História, Mulher e Poder



A figura da mulher tornou-se tema de muitas discussões nas últimas décadas do século XX e nesses primeiros anos do terceiro milênio em diversas áreas do conhecimento. Pesquisadoras como Natalie Z. Davis e Michelle Perrot, tem se debruçado sobre estudos da história das mulheres e suas lutas em todos os processos civilizatórios. Além disso, a luta das mulheres tem garantido-lhes o seu lugar de cidadã na vida, no mundo e na própria história. Há uma relação entre gênero e poder que precisa ser desvelado, pois a história masculinizadacriou o mito do sexo frágil, da impotência feminina e da sua dependência existencial do masculino. Eis aí o que denominamos machismo: a mulher é inferior ao homem.

No ocidente, a representação de poder e fragilidade também está ligada a um mito de origem descrito no Gênesis, que embora apresenta a força sedutora de Eva, deixa a marca da fraqueza, do pecado, da infelicidade e por que não dizer da traição ao próprio Deus. É um paradoxo em que força e fraqueza se entrelaçam, recaindo sobre a mulher a origem do mal sobre a vida por meio da sedução.

Avançando no tempo, retomemos a História Moderna como exemplo: perceberemos as contradições inerentes no desenrolar dos processos políticos em que a mulher foi representada como o grande símbolo da república, mas ao mesmo tempo excluída. A Revolução Francesa representou a república por uma mulher amamentando. Portanto, a república é mãe e protetora. O historiador José Murilo de Carvalho nos informa que na Segunda República Francesa foi aberto concurso para escolha de um símbolo nacional e a grande maioria dos pintores e escultores escolheu a figura feminina como representação da república, da pátria e da nação. Podia ter um sentido mitológico na opção dos pintores e escultores, mas existia um fato real: a mulher participou da revolução. Um exemplo de participação feminina foio de Thérogne de Mericourt que organizou batalhões de amazonas (mulheres) para lutarem ao lado dos homens. Muitas outras mulheres que lutaram pela revolução, como Olympe de Gouges, Claire Lacombe, Pauline Leon, Marie Deschamps, dentre outras, foram guilhotinadas e/oupresas.

Acredito que o símbolo da mulher no imaginário dos artistas não tinha somente o romantismo da mãe protetora da pátria, mas também a representação da resistência e das lutas das mulheres. As lideranças políticas é que tentaram transformar o sangue das lutas em imagens românticas, simbolizando a pátria mãe por meio da mulher.

No Brasil, os republicanos positivistas também tentaram buscar na força simbólica a representação feminina para a República. Pintores e escultores retrataram a República brasileira também por meio da mulher. Porém, na nossa República não houve mobilização popular e nem participação popular e o povo assistiu a tudo aquilo bestializado segundo nos informa os historiadores. E, talvez, por isso mesmo os símbolos femininos não diziam nada para a nossa população. No final sobrou Tiradentes como símbolo de herói da integração nacional.

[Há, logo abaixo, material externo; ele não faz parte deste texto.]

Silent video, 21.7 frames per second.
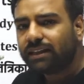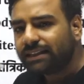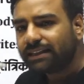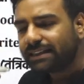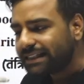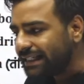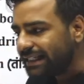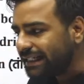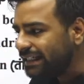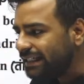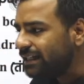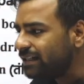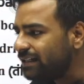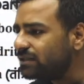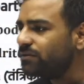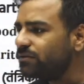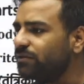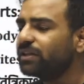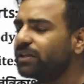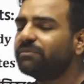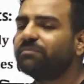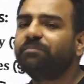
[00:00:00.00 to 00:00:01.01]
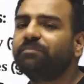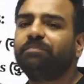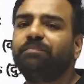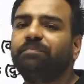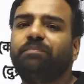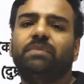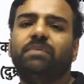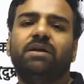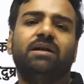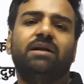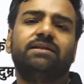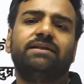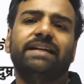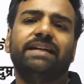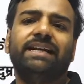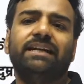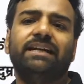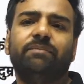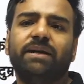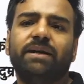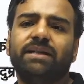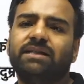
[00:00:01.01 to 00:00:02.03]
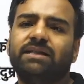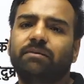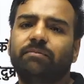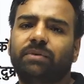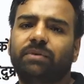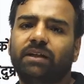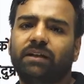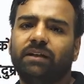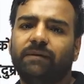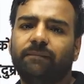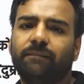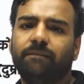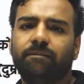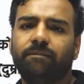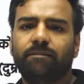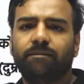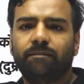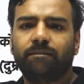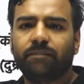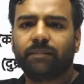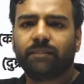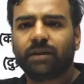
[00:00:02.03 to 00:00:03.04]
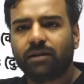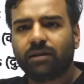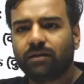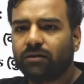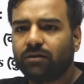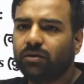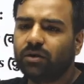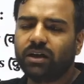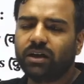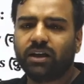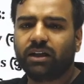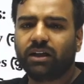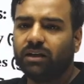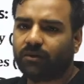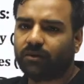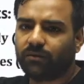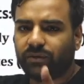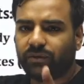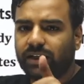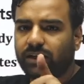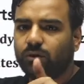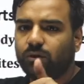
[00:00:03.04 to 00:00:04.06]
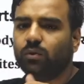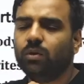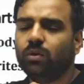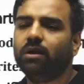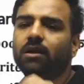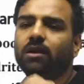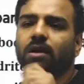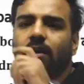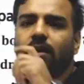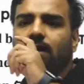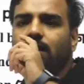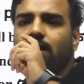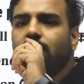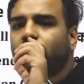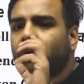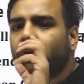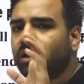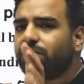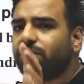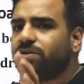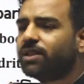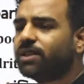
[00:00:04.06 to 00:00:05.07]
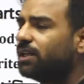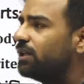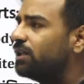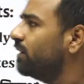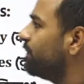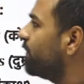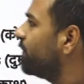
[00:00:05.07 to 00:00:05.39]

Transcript: signals were sent by something. Okay, Nikita, fine, cool. What I was saying,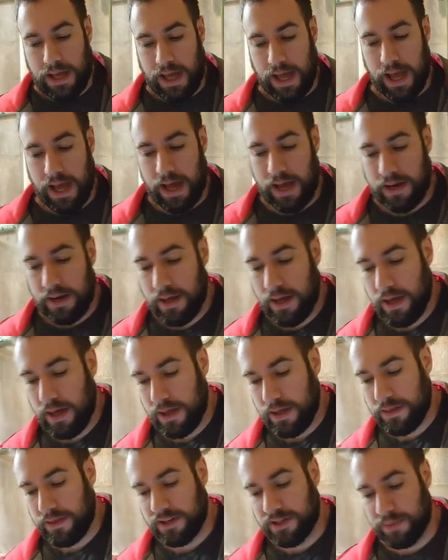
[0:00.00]
And
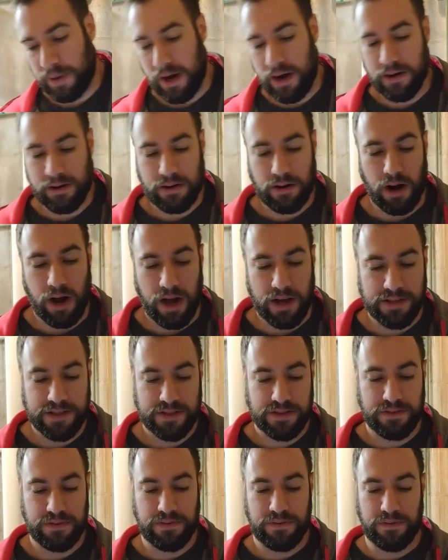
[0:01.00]
they're spread out
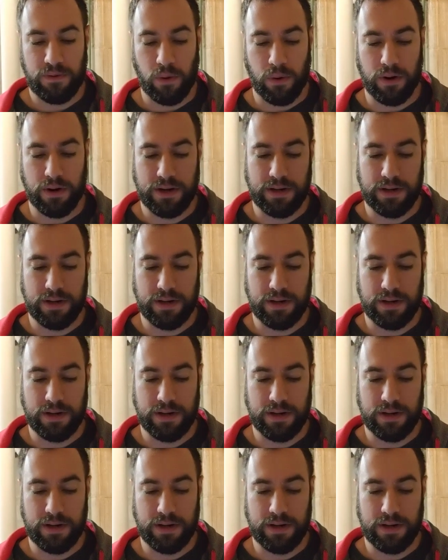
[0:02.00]
across 6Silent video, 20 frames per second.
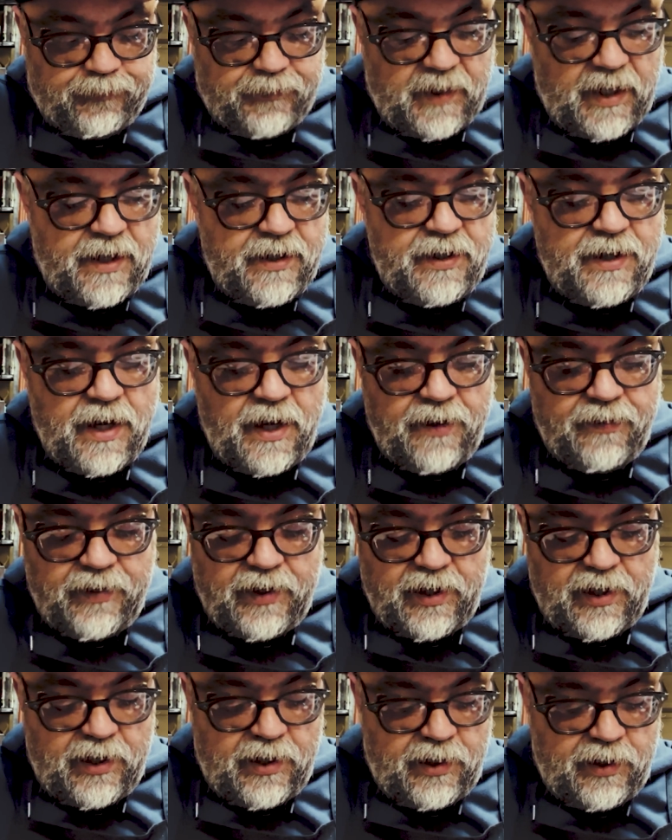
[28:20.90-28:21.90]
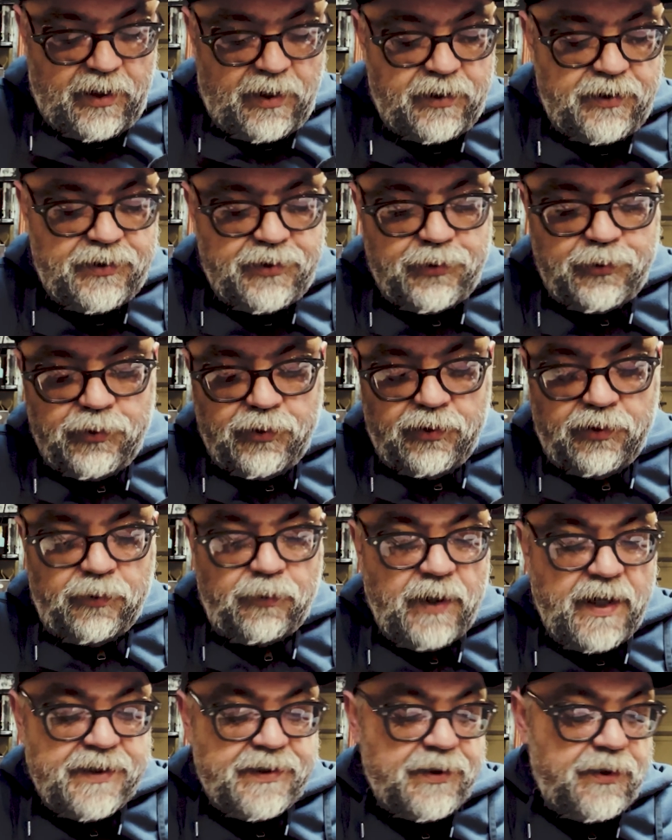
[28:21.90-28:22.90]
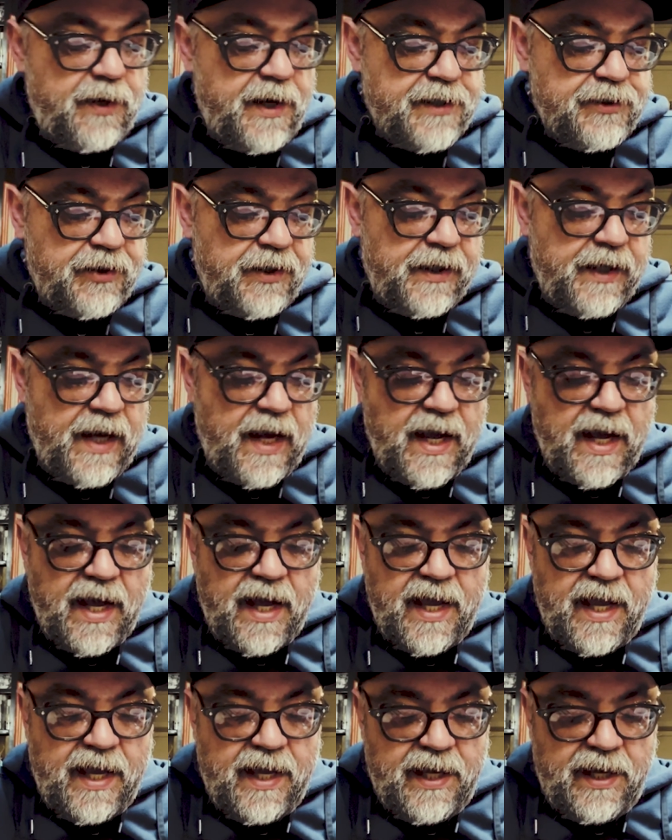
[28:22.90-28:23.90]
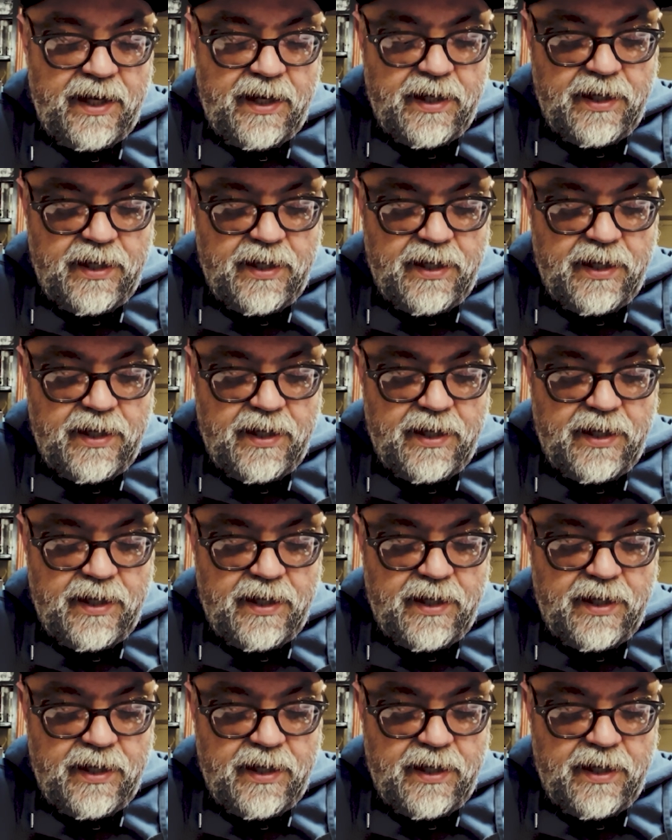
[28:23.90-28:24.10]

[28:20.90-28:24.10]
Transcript: Another tool restoration guyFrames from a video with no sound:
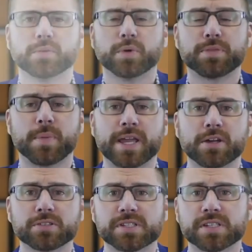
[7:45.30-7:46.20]
With
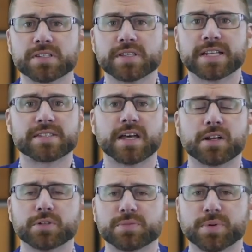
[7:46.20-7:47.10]
miosis, that's not
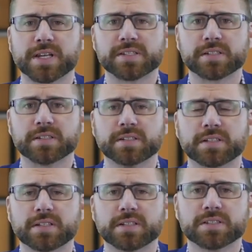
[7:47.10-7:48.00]
always present.
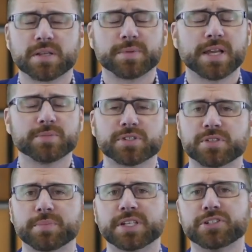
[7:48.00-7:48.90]
Sometimes there's
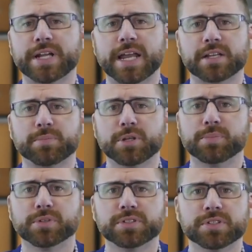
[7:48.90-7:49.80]
a mydriatic
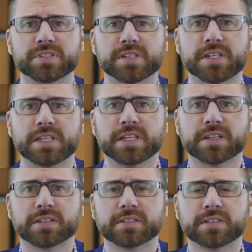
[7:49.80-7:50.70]
pupil due to
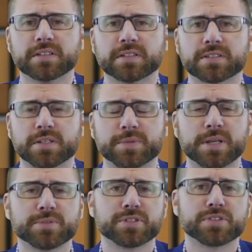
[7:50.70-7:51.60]
synechia.
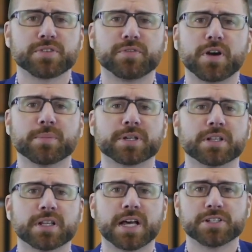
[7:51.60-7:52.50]
Sometimes there's a
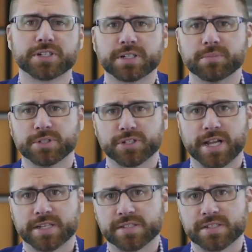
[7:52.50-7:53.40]
pharmacologic
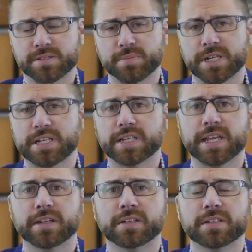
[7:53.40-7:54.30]
mydriasis, meaning
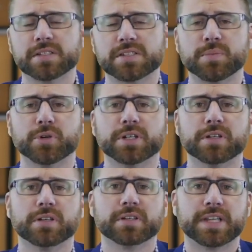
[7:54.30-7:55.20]
that
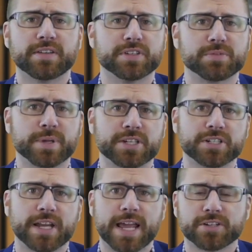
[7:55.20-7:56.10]
someone gave this
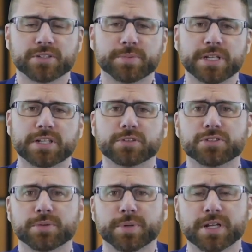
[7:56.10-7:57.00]
patient atropine or
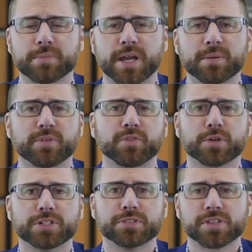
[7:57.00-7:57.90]
tropicamide
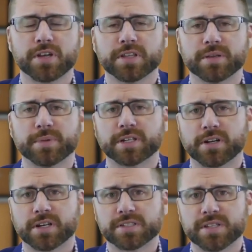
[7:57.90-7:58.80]
before you saw them and
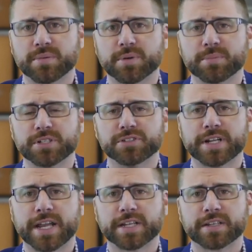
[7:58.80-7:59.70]
caused them a
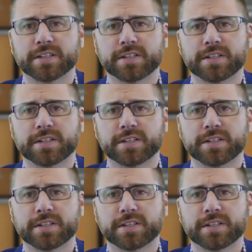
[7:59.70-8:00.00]
mydriatic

De qualquer maneira, nos dois exemplos que citei (Revolução Francesa e Proclamação da República Brasileira) a figura feminina sempre apareceu inserida nas contradições da história. Após a Revolução Francesa, as mulheres foram impedidas da participação política e suas organizações de mulheres foram proibidas e fechadas. No Brasil, ocorreu o mesmo fenômeno. A República continuou a excluir as mulheres da participação política, após a proclamação ocorrida no dia 15 de novembro de 1889. A participação política da mulher só veio ocorrer décadas depois com a constituição de 1934 com a extensão do voto à mulher. A luta das mulheres pela cidadania é histórica.

Nesse início de milênio, a comemoração do dia da mulher possui a representação de uma comum unidade que insere também os homens. Mulheres e homens são resultados da capacidade natural de sobrevivência nesse planeta azul. Rever as relações machistas de discriminação e exclusão não é mais somente o papel das mulheres, mas de todos que acreditam que somente no respeito das diferenças e potencialidades inerentes à questão de gênero é que construiremos e escreveremos uma outra história que abomina qualquer forma de discriminação e preconceito. Mulheres e homens são gente e agentes de transformação. No baú da história estão guardadas as lutas das mulheres; lá se encontra amemória da força humana que não desiste e sempre insiste... que um mundo mais fraterno é possível.